====== SOURCE DATA ======
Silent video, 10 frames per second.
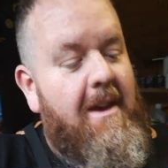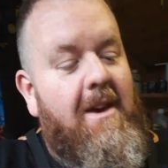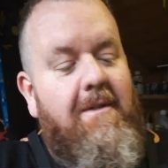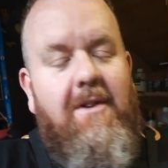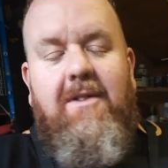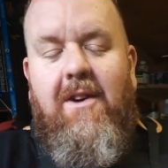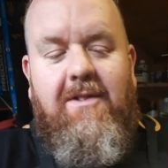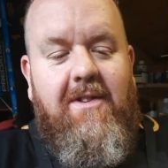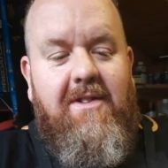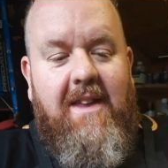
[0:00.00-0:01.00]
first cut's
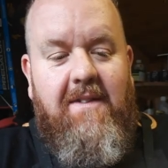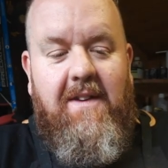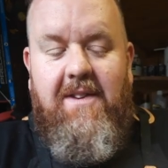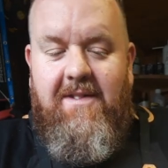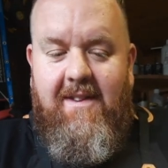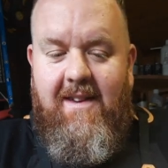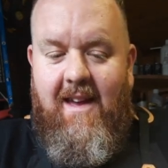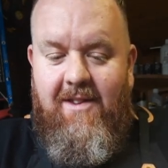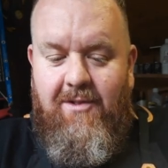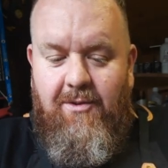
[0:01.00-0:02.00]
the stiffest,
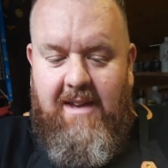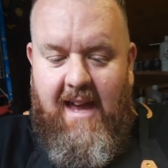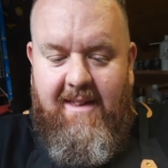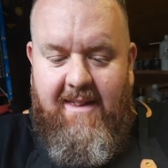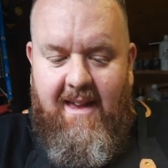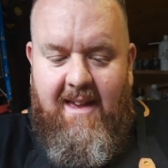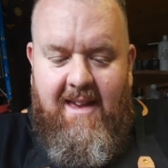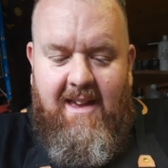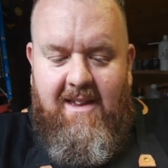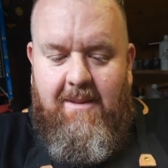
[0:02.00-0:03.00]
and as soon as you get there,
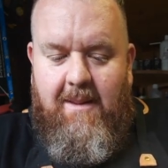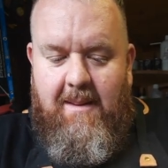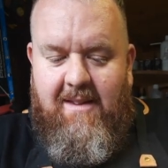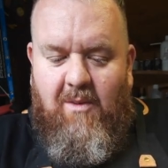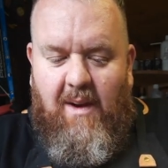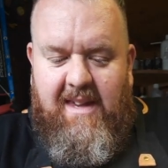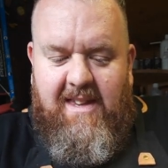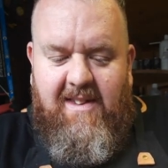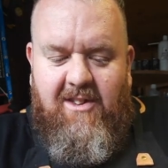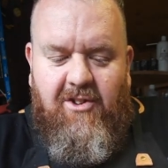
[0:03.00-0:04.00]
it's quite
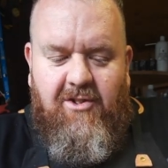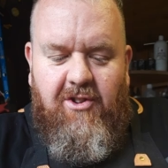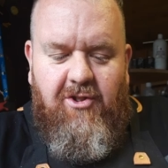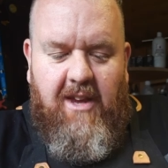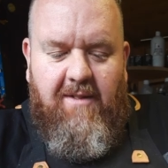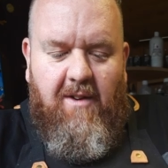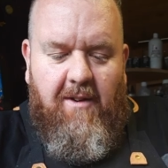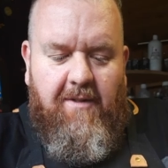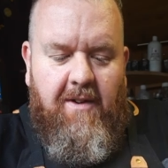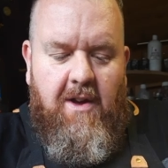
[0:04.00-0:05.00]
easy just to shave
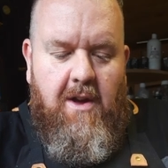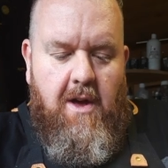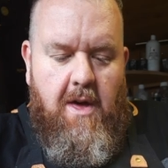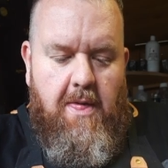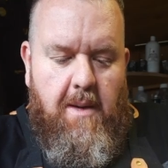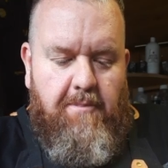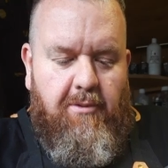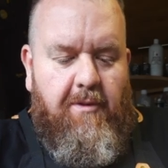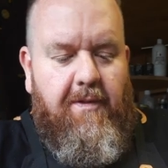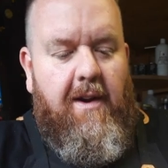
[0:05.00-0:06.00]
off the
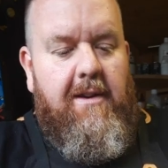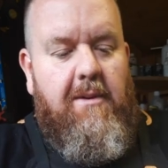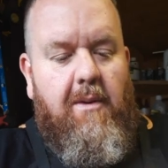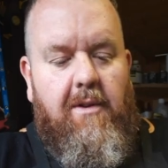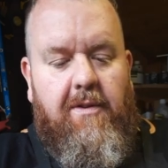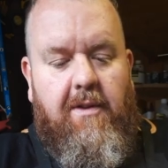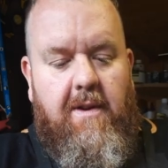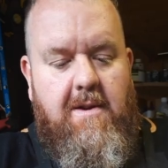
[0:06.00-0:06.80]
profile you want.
======
====== SOURCE DATA ======
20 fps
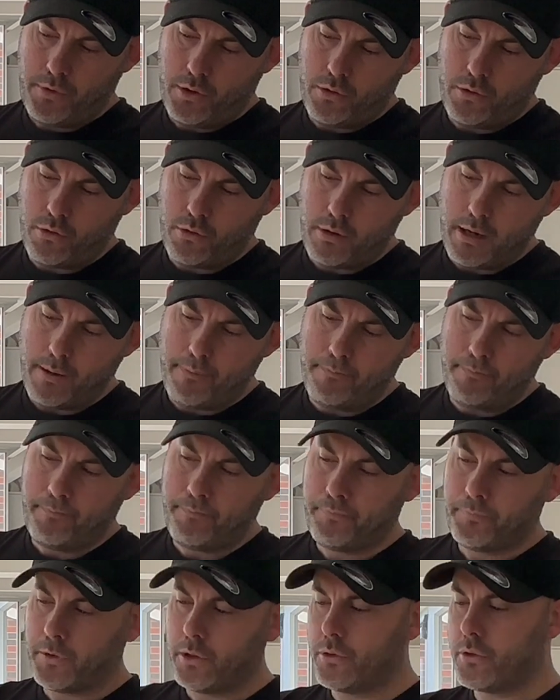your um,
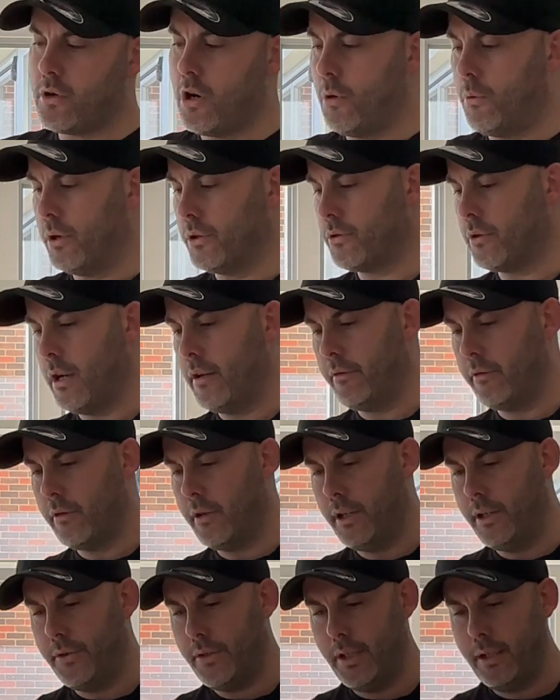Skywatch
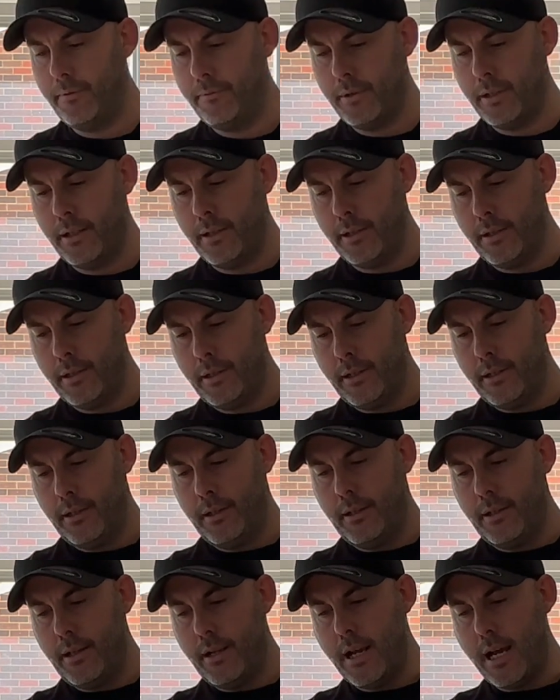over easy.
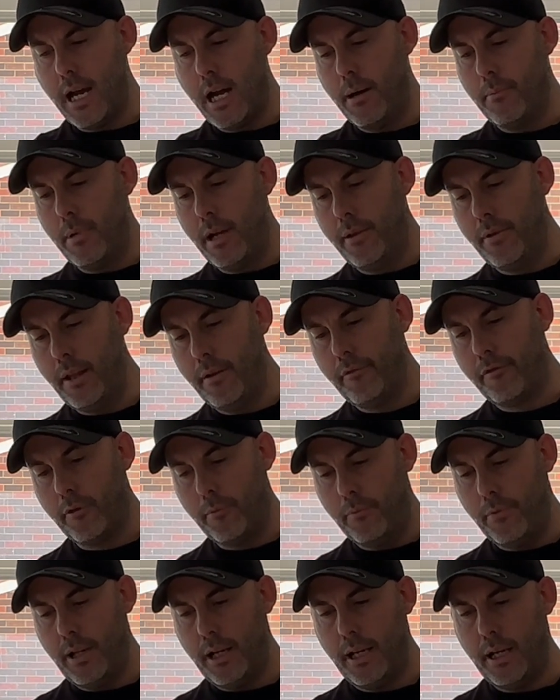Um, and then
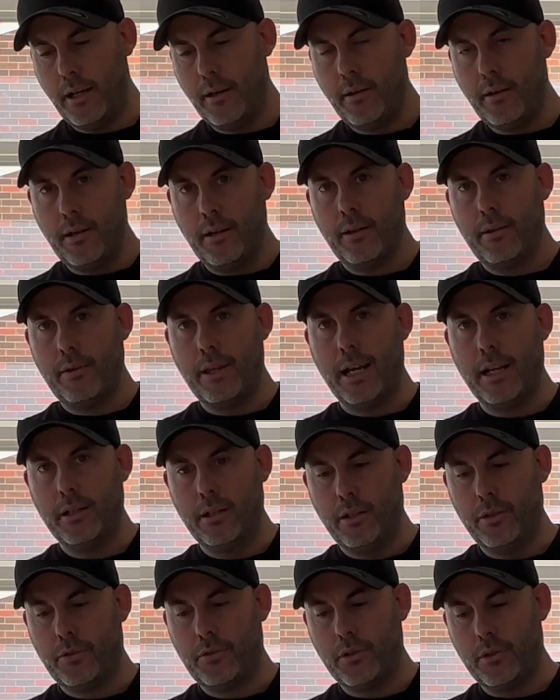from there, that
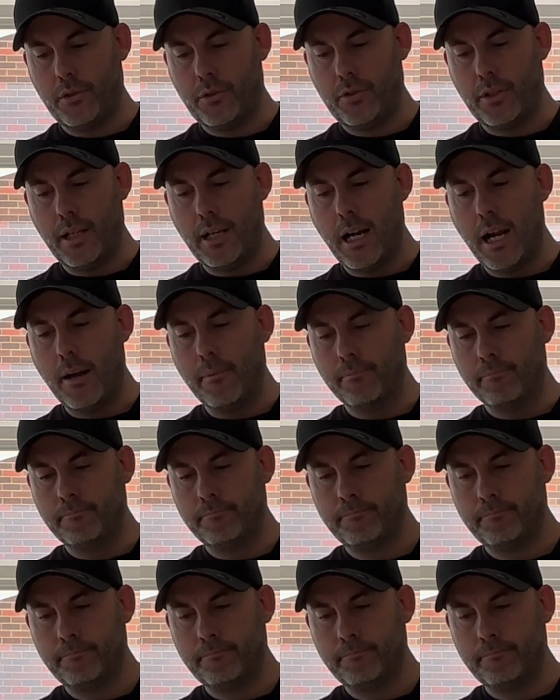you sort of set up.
======
====== SOURCE DATA ======
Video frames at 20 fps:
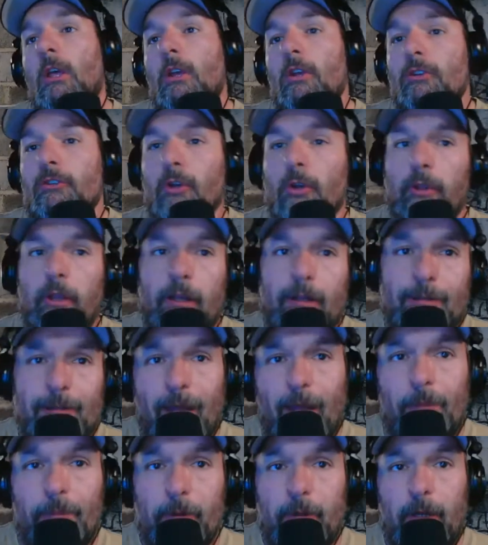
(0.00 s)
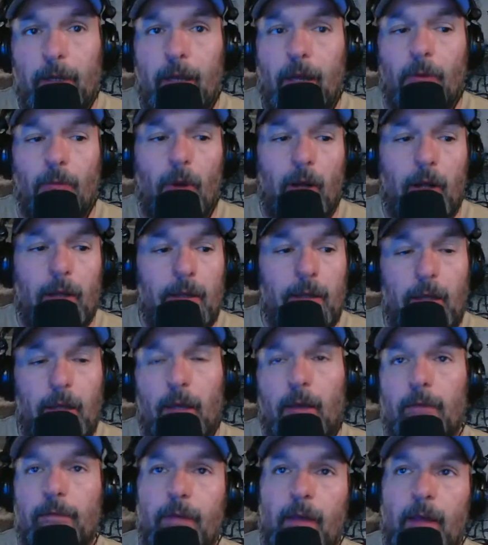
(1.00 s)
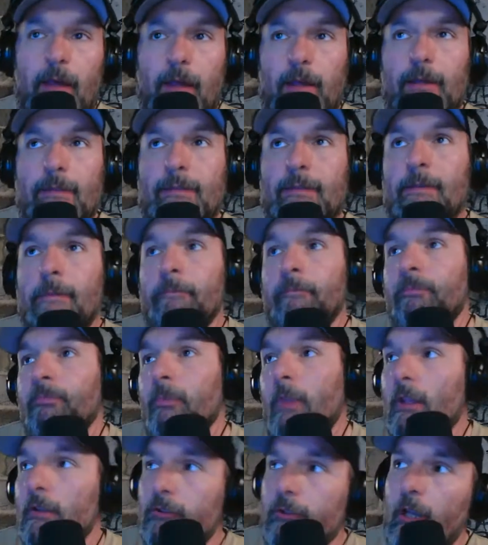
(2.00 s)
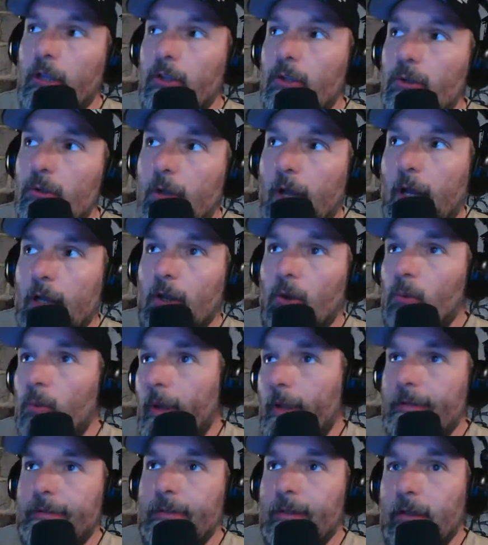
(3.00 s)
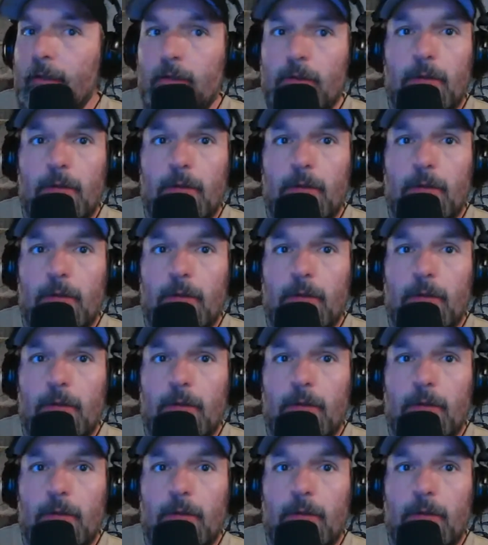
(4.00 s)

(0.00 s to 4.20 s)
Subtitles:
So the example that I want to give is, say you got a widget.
======
# WHAT IS EXPECTED:
Say how many lines of the entries above hold the string "frames", and say nothing besides the number.

# ANSWER BOX:
2